## DATA TO PROCESS
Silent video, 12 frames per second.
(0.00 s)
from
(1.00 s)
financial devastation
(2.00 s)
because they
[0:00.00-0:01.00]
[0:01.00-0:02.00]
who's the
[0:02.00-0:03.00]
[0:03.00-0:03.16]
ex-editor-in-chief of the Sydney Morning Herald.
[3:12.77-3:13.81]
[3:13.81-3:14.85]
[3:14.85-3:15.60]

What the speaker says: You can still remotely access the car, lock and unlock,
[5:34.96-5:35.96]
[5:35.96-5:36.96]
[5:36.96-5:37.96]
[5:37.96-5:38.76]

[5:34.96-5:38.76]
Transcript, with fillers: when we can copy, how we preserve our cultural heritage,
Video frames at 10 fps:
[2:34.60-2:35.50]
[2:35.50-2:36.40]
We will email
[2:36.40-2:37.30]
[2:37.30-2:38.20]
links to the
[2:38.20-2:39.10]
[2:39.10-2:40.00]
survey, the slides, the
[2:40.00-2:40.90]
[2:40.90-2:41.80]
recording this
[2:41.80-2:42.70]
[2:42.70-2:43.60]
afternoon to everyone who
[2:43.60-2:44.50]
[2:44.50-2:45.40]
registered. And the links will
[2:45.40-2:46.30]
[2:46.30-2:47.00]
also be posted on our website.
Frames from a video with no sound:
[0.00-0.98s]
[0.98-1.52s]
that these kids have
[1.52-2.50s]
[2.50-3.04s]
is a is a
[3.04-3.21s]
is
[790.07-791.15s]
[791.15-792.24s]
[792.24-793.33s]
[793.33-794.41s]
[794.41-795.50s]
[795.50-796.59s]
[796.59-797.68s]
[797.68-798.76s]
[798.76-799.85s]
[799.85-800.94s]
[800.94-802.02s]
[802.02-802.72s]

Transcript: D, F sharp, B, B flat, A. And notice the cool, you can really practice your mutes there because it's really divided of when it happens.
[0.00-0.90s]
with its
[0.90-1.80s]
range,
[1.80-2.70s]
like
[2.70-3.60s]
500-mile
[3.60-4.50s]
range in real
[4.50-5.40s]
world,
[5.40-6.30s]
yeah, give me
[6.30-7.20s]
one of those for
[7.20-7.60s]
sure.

## EXERCISE GOAL
From the listing above, collect every line that mentions the word "Transcript".

## COMPLETED EXERCISE
Transcript, with fillers: when we can copy, how we preserve our cultural heritage,
Transcript: D, F sharp, B, B flat, A. And notice the cool, you can really practice your mutes there because it's really divided of when it happens.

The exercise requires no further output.